The study was conducted by the siblings Éder Huttner, oral-maxillofacial surgeon and gerontologist, and Édison Huttner, researcher and faculty of the Graduate Program in History. Both develop work under the Study Group on African-Egyptian Identities of PUCRS’ School of Humanities. The investigation also included the work of Periodontics specialist Bruno Candeias.

The brothers signed an agreement with the Cerro Largo Museum, where the mummy is placed, to continue with their research on the topic for another five years. The way they see it, this is the first discovery of such kind in Brazil. The next step to take is to partner with the Max Planck Institute, from Germany, which specializes in DNA study.

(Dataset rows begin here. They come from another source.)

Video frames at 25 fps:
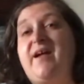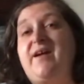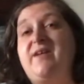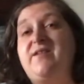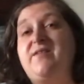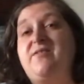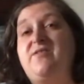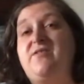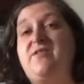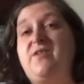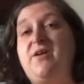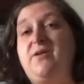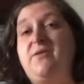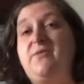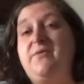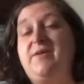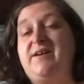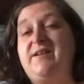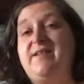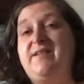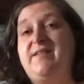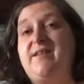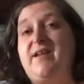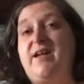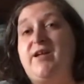I don't
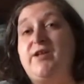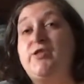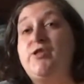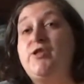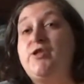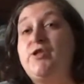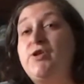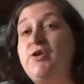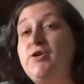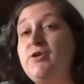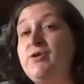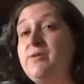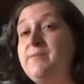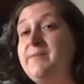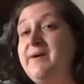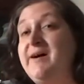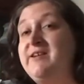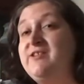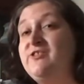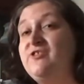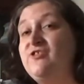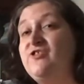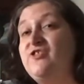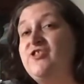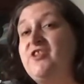want to say too
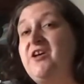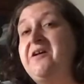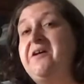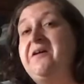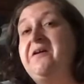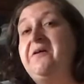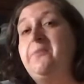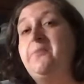much,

History told through 1,000-year old cells

Éder was responsible for extracting the tooth from Iret-Neferet for a U.S. laboratory to work on carbon 14 dating, which is a decisive way in determining how old the mummy is. The material was also processed and underwent histological analysis at the Laboratory of Pathological Anatomy at PUCRS’ São Lucas Hospital.

“The recently-conducted histology study allowed for us to visualize the morphologically intact red blood cells inside a blood vessel in the head. We could also see the structure of the bone tissues of the jaw and muscle of the masseter”, he explains.

The results showed the effectiveness and quality of the technology of the time in the mummification process and make the development of further studies on the Genome and Proteome possible.

A new phase for Brazilian Egyptology

Édison goes on to say that, in addition to the historical importance, the discovery also has an impact on the understanding of the health of humanity. “Naturally, this research will serve as the foundation for other studies and will become a reference in Brazil, Latin America and even all over the world, especially in the preservation and study of human health”.

Behind the mummy’s head

Iret-Neferet arrived in Rio Grande do Sul as a gift from an Egyptian to a resident of Cerro Largo. It was donated to the 25 de Julho Museum, in the same city, in the late 1970s. In 2017, Édison visited the museum and began the research. In July of that year, the head of the mummy was on exhibit at Irmão José Otão Main Library, on the Main Campus.